Изольда нахмурилась, но Шарова цыкнула на нее с таким видом, который прощают только старым соседкам по гримерке. И помчалась на сцену. Татьяна – Городкова к тому времени уже допела главную арию и теперь изображала (не слишком убедительно), что пишет письмо. Валя с Изольдой бежали следом за Шаровой, и в тот момент, когда вся троица выскочила на сцену, осветительный прибор, установленный за гигантской луной, рухнул, разбившись в полушаге от Городковой и осыпав ее мелкой солью осколков.

Певица завизжала, оркестр по инерции сыграл еще пару тактов. Потом занавес закрылся и зрителям, одновременно напуганным и довольным, принесли извинения за прерванный спектакль. На сцену спешил врач, хормейстерша ругалась изощренным матом, походившим скорее на иностранный язык, чем на традиционное русское сквернословие. Изольда крепко прижала Валю к теплому боку, мимо несли носилки с Татьяной – Городковой. Из мелких ссадин на лице солистки сочилась кровь, смешиваясь с гримом и слезами.

В юности Татьяне казалось, что жизнь похожа на шведский стол, какие она видела во время гастролей: набираешь как можно больше яств в тарелку, количество подходов неограниченно. Коварство самобранки в том, что самые вкусные блюда быстро заканчиваются, а для того чтобы получить особо желанный десерт, приходится выстаивать длинную очередь… Что же до прочего ассортимента, то он на глазах превращается в кислятину, часы работы между тем сокращаются, ресторан закрывают, и граждане с пустыми тарелками молча бредут восвояси.

Набор новых чувств ограничен, как этот шведский стол, и Татьяне еще повезло – артистке волей-неволей приходится перевоплощаться: то в египтянку, то в норвежскую рыбачку, то в цыганку. Она и рожать-то решила потому, что с детских лет верила – именно этот акт превратит ее в настоящую женщину. Хотя на самом деле он всего лишь сделал ее матерью.

Книги в те прискорбные времена можно было купить только благодаря знакомствам, и Татьяна, как наркоман, искала этих знакомств и в конце концов нашла. Иначе откуда бы взяться Тутуоле в семье двух скромных певиц?

Ранним утром на темных улицах мерзли первые пешеходы, и в таких же точно темных небесах горели последние звезды.

Татьяна тянула за веревку детские саночки, где вместо ребенка ехали на полозьях бесценные пачки с макулатурой – старые газеты, затянутые шпагатом, давно прочитанные журналы, из которых было выдрано все мало-мальски ценное… Макулатуру от граждан принимали ранним утром в пятницу, Татьяна занимала очередь в киоск и мерзла, стараясь не думать о том, как это вредно для голоса.

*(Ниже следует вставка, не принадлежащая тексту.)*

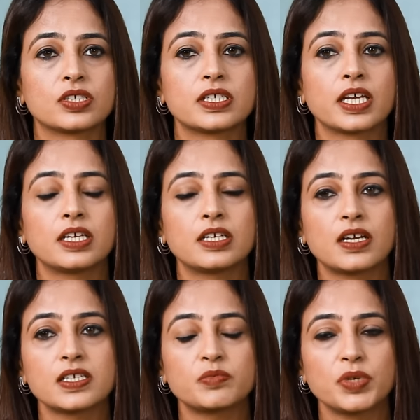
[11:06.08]
The second
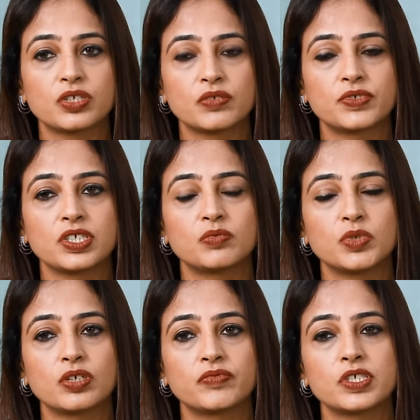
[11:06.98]
aspect of
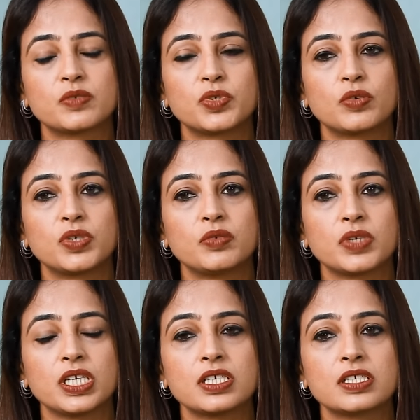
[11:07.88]
treatment of this
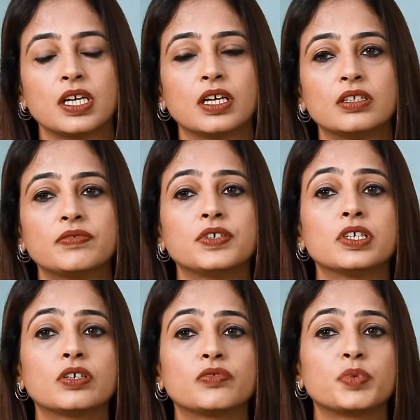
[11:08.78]
problem is the
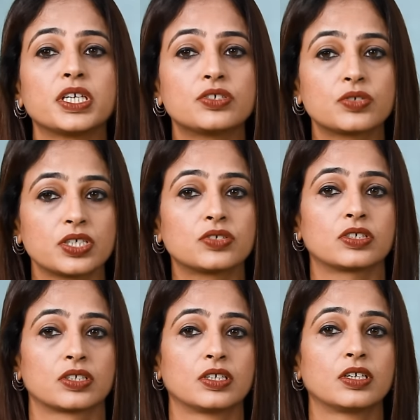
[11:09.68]
fear of
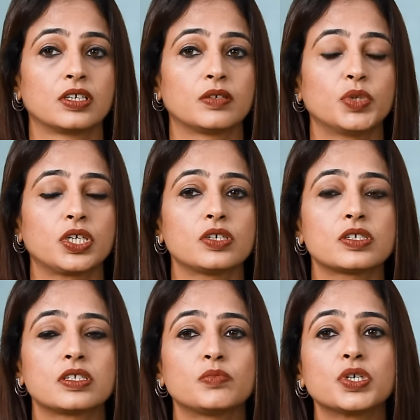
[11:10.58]
penetration,
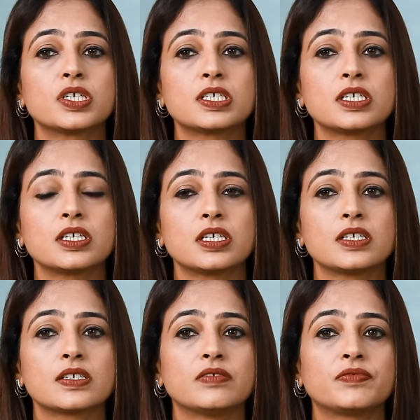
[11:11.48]
because the person
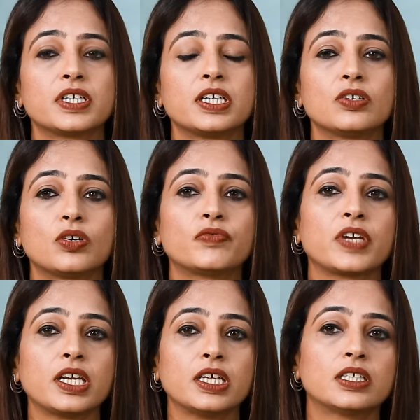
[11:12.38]
is afraid
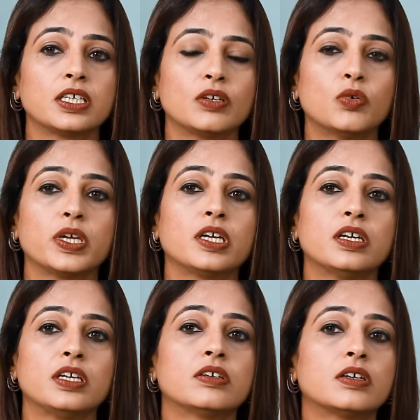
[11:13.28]
of anything
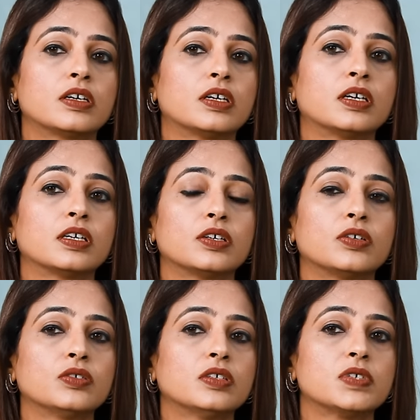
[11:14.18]
going near,
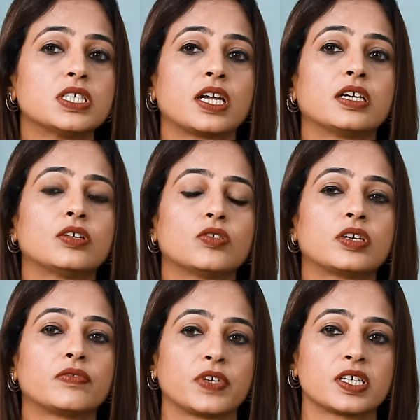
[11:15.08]
you know, the vaginal
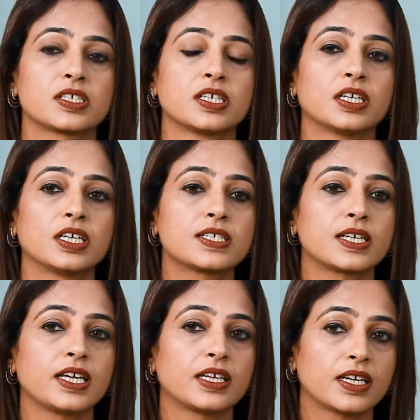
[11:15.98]
orifice.
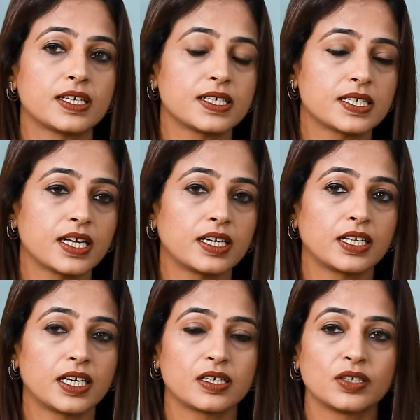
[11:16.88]
It's like, as I
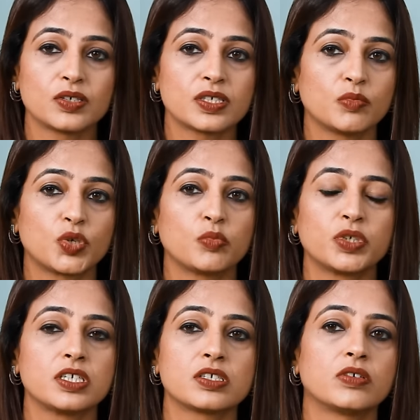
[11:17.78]
said, that, you know, some
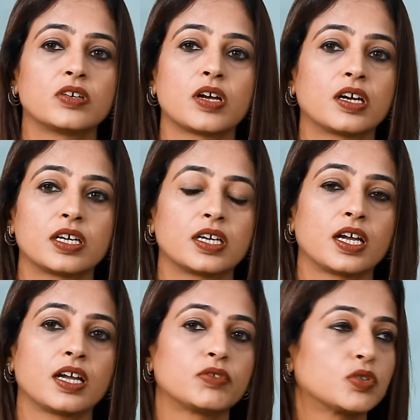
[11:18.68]
robbery is going to occur
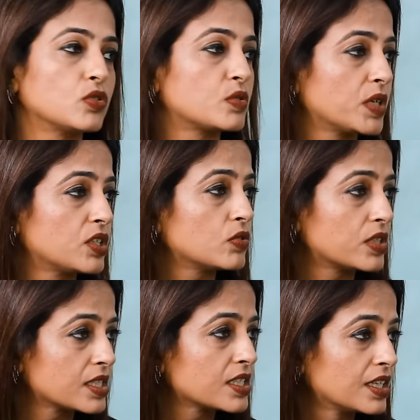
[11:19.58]
and I have to close my
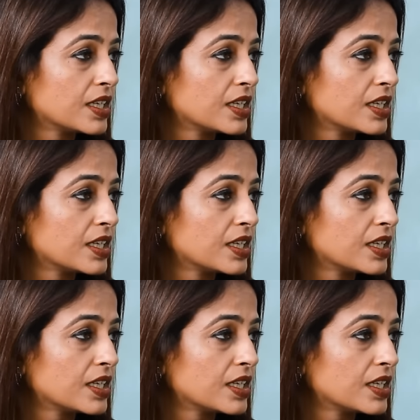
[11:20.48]
doors.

Очередь ползла медленной змеей, царь киоска Борис Григорьевич Федоров Первый и Бессменный брезгливо взвешивал бумагу на весах и выдавал в обмен несколько блеклых марок.

– Морис Дрюон, – объявлял царь Борис. – «Негоже лилиям прясть». Спрашивайте в книжных магазинах через пару месяцев.

Счастливчик уходил прочь, морозное небо светлело, а царь Борис выносил приговор следующему претенденту:

– Что вы сюда обоев старых натолкали?

Хозяйка некондиционной пачки виновато моргала, и снова слышалось:

– «Негоже лилиям прясть». Морис Дрюон. Узнавайте в магазинах, я только принимаю макулатуру и выдаю марки. У нас огромная, самая читающая в мире страна, и книжек на всех не хватает.

Татьяна терпеливо ждала, веревка впивалась в ладони.

– Негоже лилиям прясть!

Это сказал юноша в модной трикотажной шапочке (с рискованным, на нынешний взгляд, названием «петушок»). Минуту назад его здесь не было.

– Вы настоящая лилия, а стоите в очереди за барахляной книжкой… Негоже.